Renewables were once again the fastest-growing source of energy, up 12% in the past year and a massive 252% in a decade. This explains the growing share of global energy demand being met by low-carbon sources, which, at nearly 16% in 2019, was the highest in the 54-year BP data series.
Nevertheless, fossil fuels still met more than 84% of global primary energy demand in 2019. Although this is barely lower than their 86% share in 1999 or 88% in 1989, it is worth adding that the rate of change is increasing, with fossil fuels losing half a percentage point in the past year. (The shift is likely to be even larger in 2020 given the fallout from coronavirus.)
Both oil (+0.8%) and gas (+2.0%) posted continued growth in 2019, albeit at slower rates than in previous years. Global oil demand is now 15% higher than a decade ago, while gas use is up by 34% over the same period.
Coal use was down again in 2019 (-0.6%), the fourth drop in six years. Yet it remains broadly level over the past decade, whereas it would need to plummet to meet global climate goals.
CO2 emissions rose slightly
The latest small decline in coal was insufficient to offset the increase in CO2 emissions from oil and gas, meaning the global total rose slightly in 2019, by 0.5%.
(Note that BP’s methodology and coverage of CO2 emissions differs somewhat from that used by the International Energy Agency or the Global Carbon Project, which have both reported emissions in 2019 as having been more or less flat relative to 2018.)
Of the 161m tonnes of CO2 (MtCO2) increase in emissions reported by BP for 2019, the largest driver was once again gas, which accounted for roughly four-fifths of the total. Rising oil use was responsible for around three-fifths of the increase in emissions, with coal offsetting the difference.
The chart below breaks down those global emissions by country, showing a sharp increase in China’s CO2 output last year. (Note again that the 3.4% increase in 2019 for China, as reported by BP, is much larger than the 2.0% estimate from the Global Carbon Project.)
China’s contribution to global CO2 growth in 2019 is even more obvious in the lower panel, below, where its 319MtCO2 addition to the total (red) is partly offset by the declines in the US (-152MtCO2, light blue) and the EU (-136MtCO2, dark blue).

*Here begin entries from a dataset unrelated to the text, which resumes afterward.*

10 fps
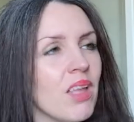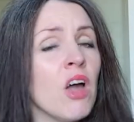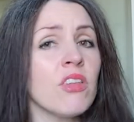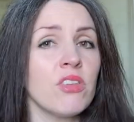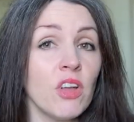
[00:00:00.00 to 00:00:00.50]

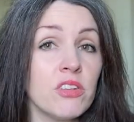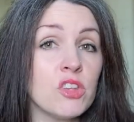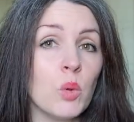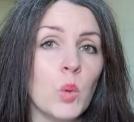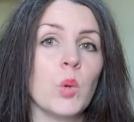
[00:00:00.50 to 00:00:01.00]
I started
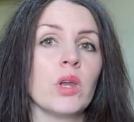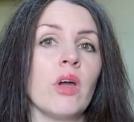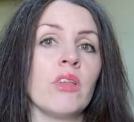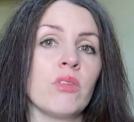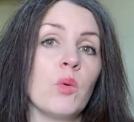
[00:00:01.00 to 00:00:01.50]
to
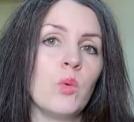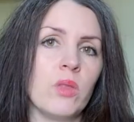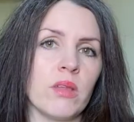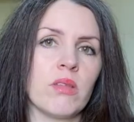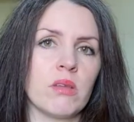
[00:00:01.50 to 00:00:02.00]
organise
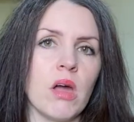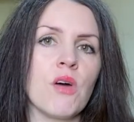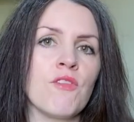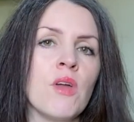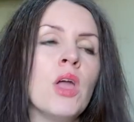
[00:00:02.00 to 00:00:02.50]
this
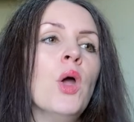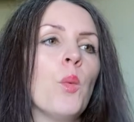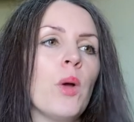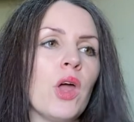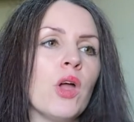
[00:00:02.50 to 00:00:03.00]
stuff
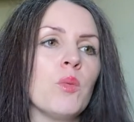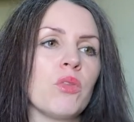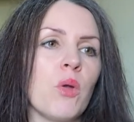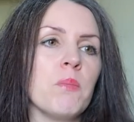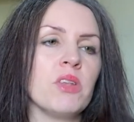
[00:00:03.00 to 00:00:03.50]
when I
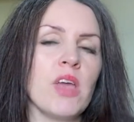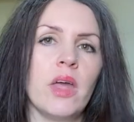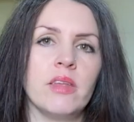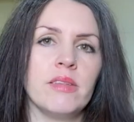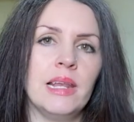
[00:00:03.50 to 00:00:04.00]
was on
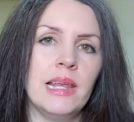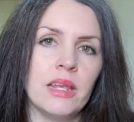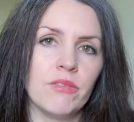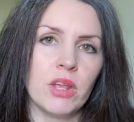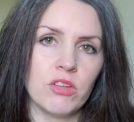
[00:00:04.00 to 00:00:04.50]
maternity
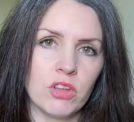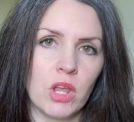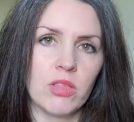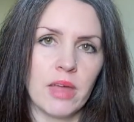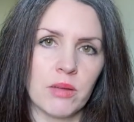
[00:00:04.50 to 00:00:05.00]
leave in
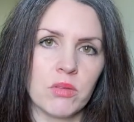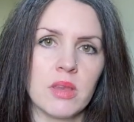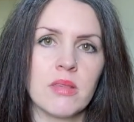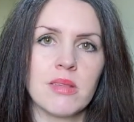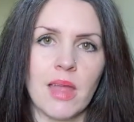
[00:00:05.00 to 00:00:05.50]

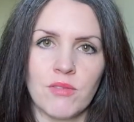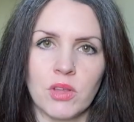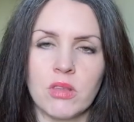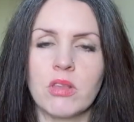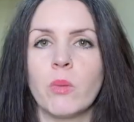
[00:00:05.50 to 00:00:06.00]

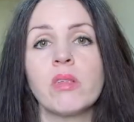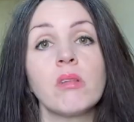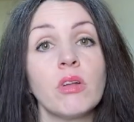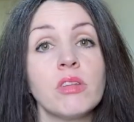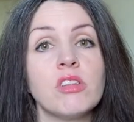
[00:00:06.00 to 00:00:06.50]
2007. So I
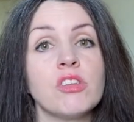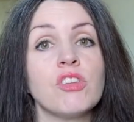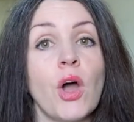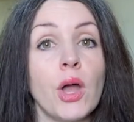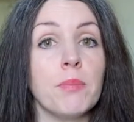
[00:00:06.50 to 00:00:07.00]
started to
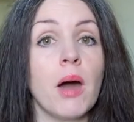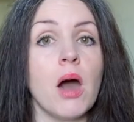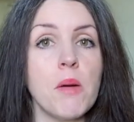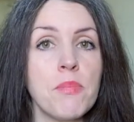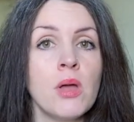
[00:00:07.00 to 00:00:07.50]
type
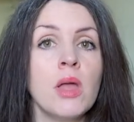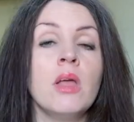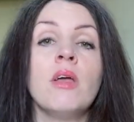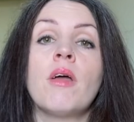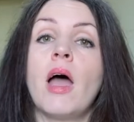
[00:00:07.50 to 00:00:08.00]
up
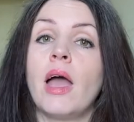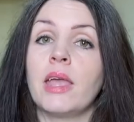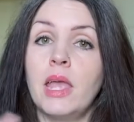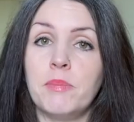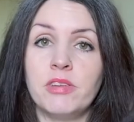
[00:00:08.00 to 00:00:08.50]
and
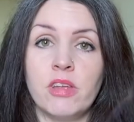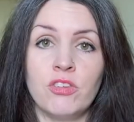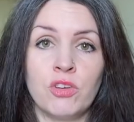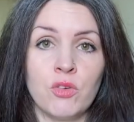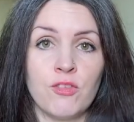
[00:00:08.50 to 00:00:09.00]
keep a
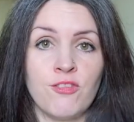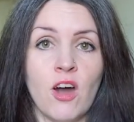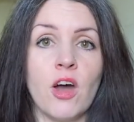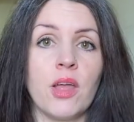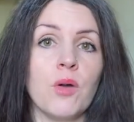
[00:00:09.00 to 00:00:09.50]
digital
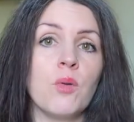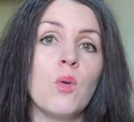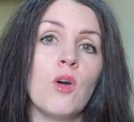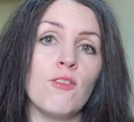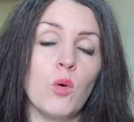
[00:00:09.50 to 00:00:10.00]

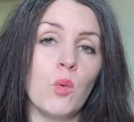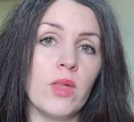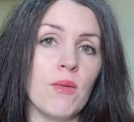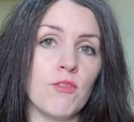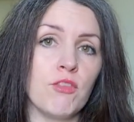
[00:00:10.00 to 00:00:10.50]
file of all
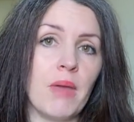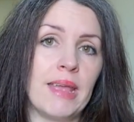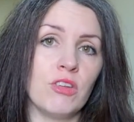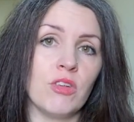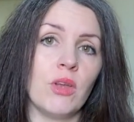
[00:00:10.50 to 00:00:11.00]
the
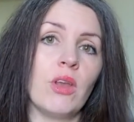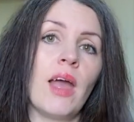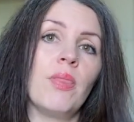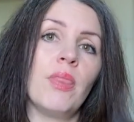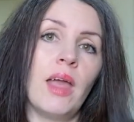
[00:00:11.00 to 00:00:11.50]
information.
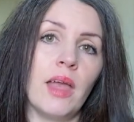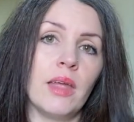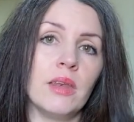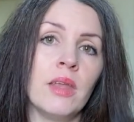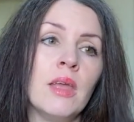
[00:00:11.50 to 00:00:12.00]
And
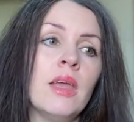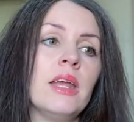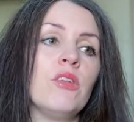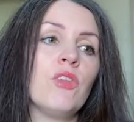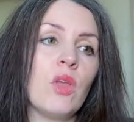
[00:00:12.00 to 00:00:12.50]
then
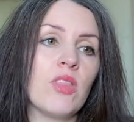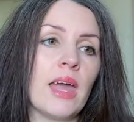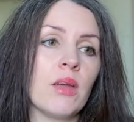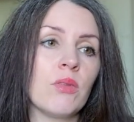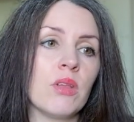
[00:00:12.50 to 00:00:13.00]
in
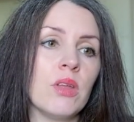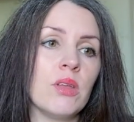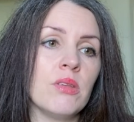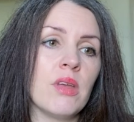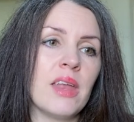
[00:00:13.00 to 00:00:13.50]

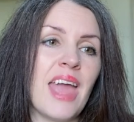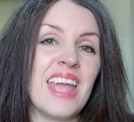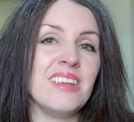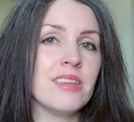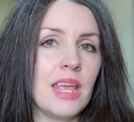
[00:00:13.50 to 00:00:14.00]

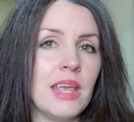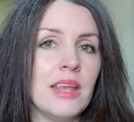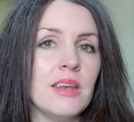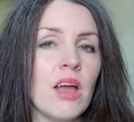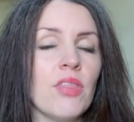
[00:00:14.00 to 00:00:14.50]

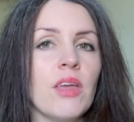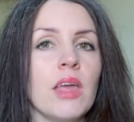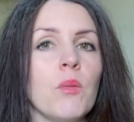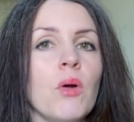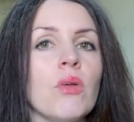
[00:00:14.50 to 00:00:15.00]
2018, I think
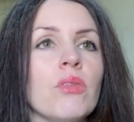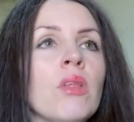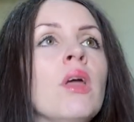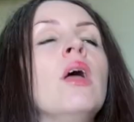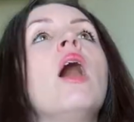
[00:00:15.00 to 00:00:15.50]
it was,
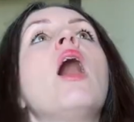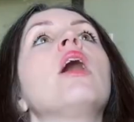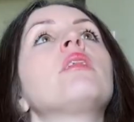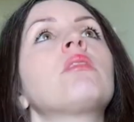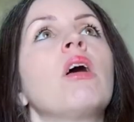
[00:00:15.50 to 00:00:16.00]

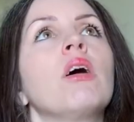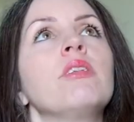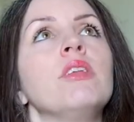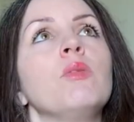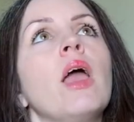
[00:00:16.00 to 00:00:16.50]
I
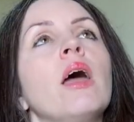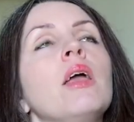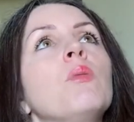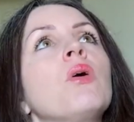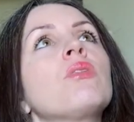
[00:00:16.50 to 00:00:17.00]
started, yeah,
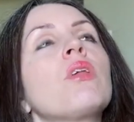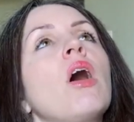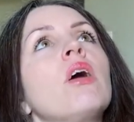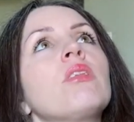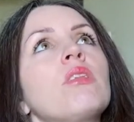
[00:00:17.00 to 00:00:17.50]
it was,
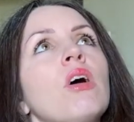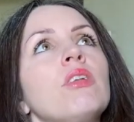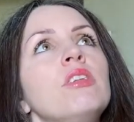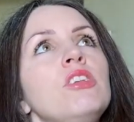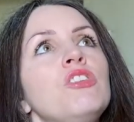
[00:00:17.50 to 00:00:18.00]
I
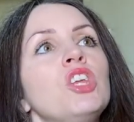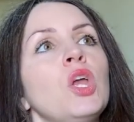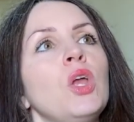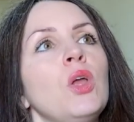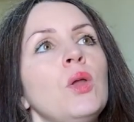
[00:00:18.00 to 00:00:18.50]
started
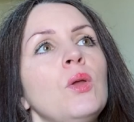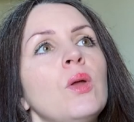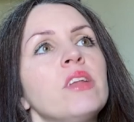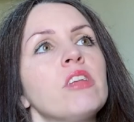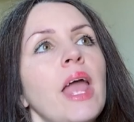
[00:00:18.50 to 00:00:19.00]

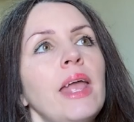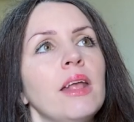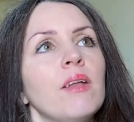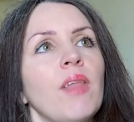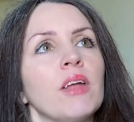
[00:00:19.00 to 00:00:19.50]
to
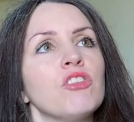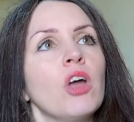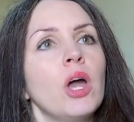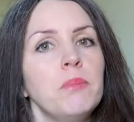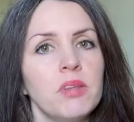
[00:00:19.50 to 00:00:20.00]
take that
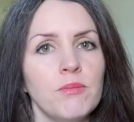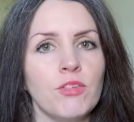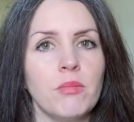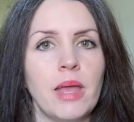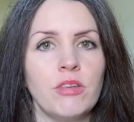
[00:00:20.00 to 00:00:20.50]
typed
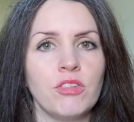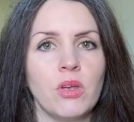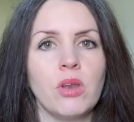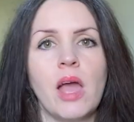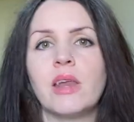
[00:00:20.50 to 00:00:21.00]

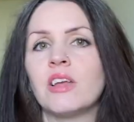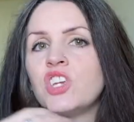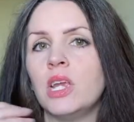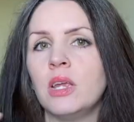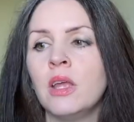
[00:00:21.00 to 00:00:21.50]
information and
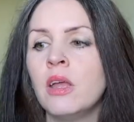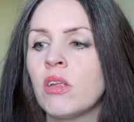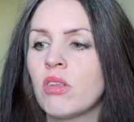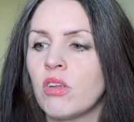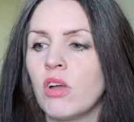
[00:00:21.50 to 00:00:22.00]
actually
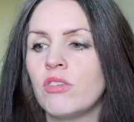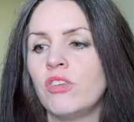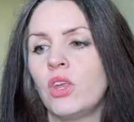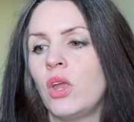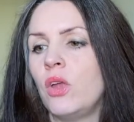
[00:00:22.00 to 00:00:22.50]
start
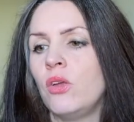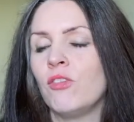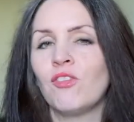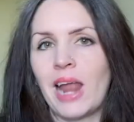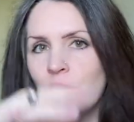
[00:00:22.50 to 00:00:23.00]
to
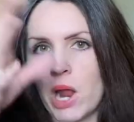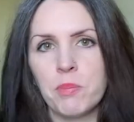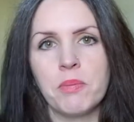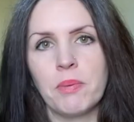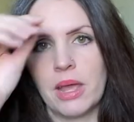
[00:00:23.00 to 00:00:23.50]
flare it
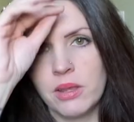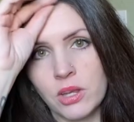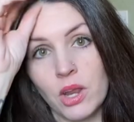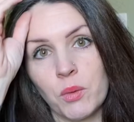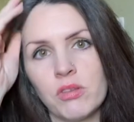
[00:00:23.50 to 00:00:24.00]
up a bit,
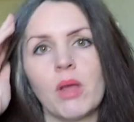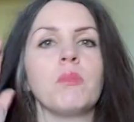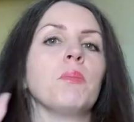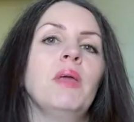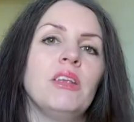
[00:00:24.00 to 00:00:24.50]
you know, in
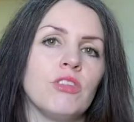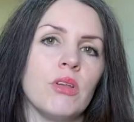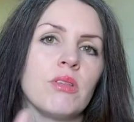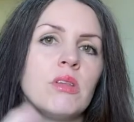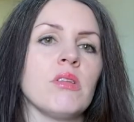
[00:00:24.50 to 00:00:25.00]
terms of
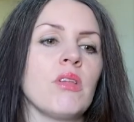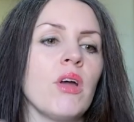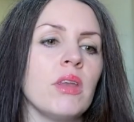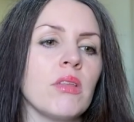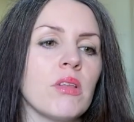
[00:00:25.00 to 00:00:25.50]
pictures and
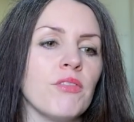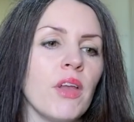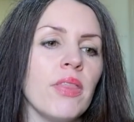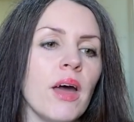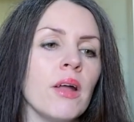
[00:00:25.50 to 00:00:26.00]
design and stuff
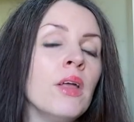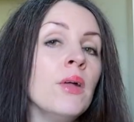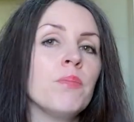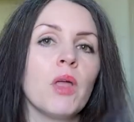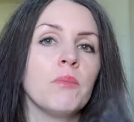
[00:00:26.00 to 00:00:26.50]
like that.
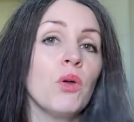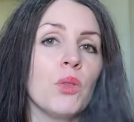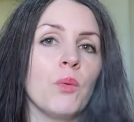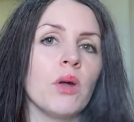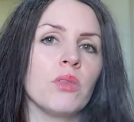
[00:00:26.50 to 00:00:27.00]
I'm not
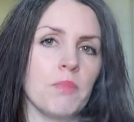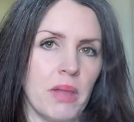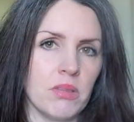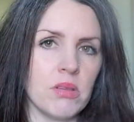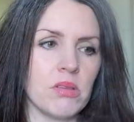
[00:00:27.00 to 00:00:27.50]
the world's
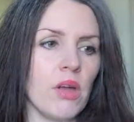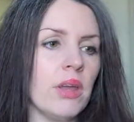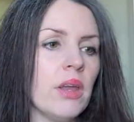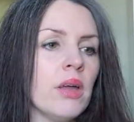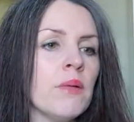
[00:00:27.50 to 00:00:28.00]
best
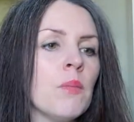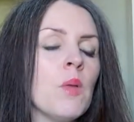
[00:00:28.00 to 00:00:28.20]
designer,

Also notable in the lower panel of the chart is the slow growth in CO2 emissions in India last year (28MtCO2, orange). As Carbon Brief reported in May, India’s emissions fell for the first time in four decades in the fiscal year to March 2020, with a slowing economy during 2019 a key factor.
Without the increase posted by China, Indonesia and Vietnam during 2019, global CO2 emissions would certainly have fallen, given the large declines in Europe and North America.

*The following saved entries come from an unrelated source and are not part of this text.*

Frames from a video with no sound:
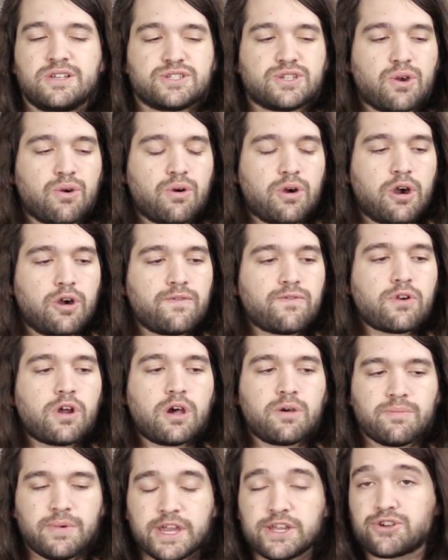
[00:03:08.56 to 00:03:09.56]
So
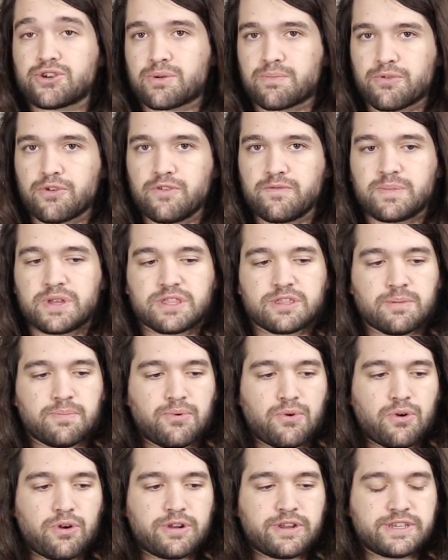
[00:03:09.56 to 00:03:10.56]
overall, major improvement. The
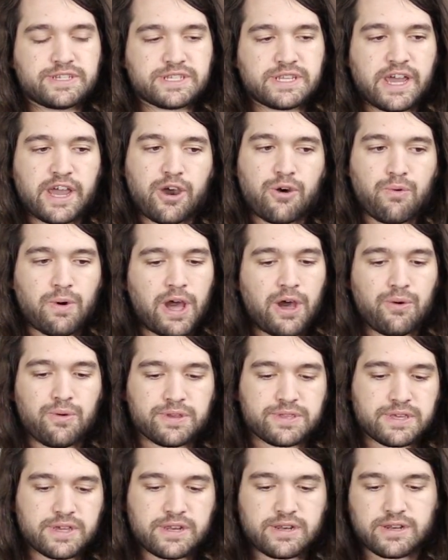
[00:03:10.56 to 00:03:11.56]
board is now well
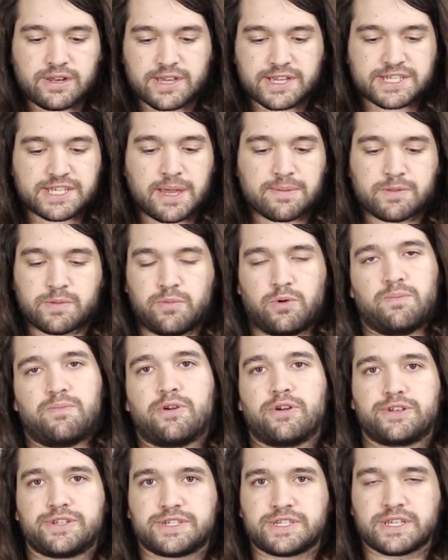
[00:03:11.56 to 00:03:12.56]
within acceptable
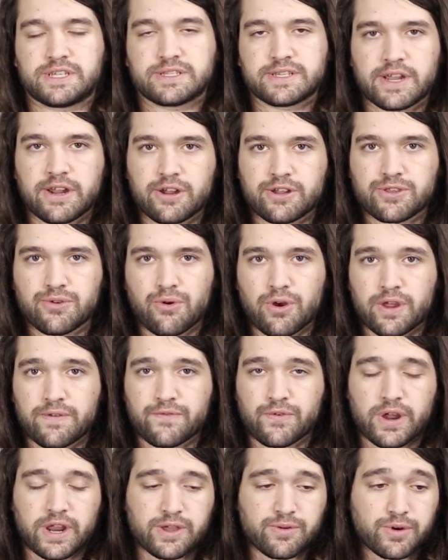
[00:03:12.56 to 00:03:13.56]
purchasing territory
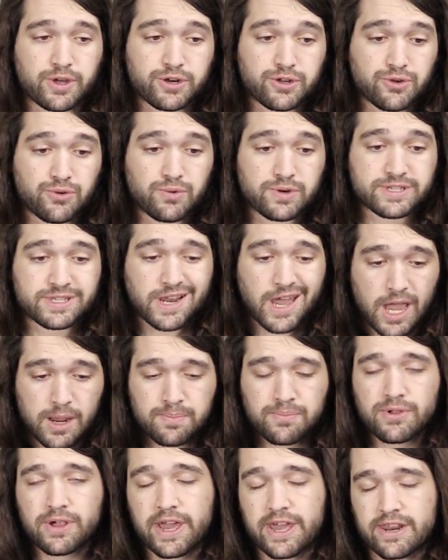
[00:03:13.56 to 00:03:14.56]
for anyone who was
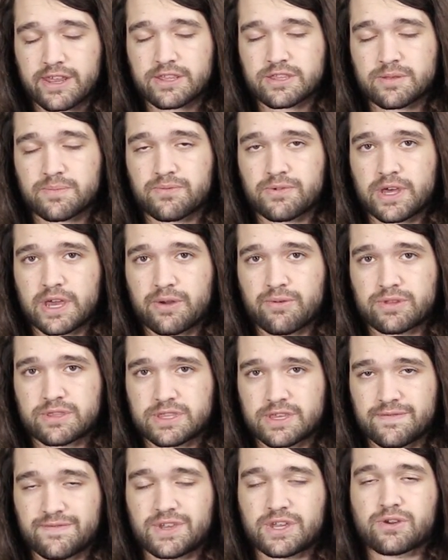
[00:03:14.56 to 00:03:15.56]
not planning to play with
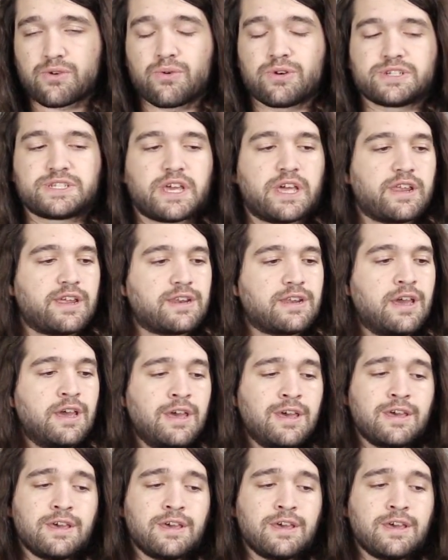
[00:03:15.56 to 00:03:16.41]
the V-Core setting.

Clean electricity matched coal
One of the most striking nuggets buried in the BP data is the fact that low-carbon sources of electricity matched coal power for the first time in 2019, as shown in the chart below.
Clean power – including nuclear, hydro, wind, solar, biomass and geothermal – had come close to reaching this point early in the BP series, thanks to the rapid growth of nuclear. But coal had surged ahead during the 2000s as a result of China’s massive coal-fueled economic boom.
The new milestone for low-carbon electricity stems from historic declines in coal power last year and shown in the lower chart, below (black line), combined with continued rapid gains for wind and solar (with biomass and geothermal as non-hydro renewables, yellow).
Notably, despite a relatively strong 3.5% increase for nuclear power output in 2019, it was overtaken for the first time by non-hydro renewables.
In total, global electricity output rose by a relatively modest 1.3% in 2019, reflecting the same drivers that kept energy demand in check. Alongside the 3% decline for coal there were rapid gains for wind (13%) and particularly solar (24%).
Low-carbon sources grew by more than the total increase in electricity demand, adding 484 terawatt hours (TWh) with the uptick from gas (215TWh) more than offset by declines for coal (-267TWh) and oil (65TWh).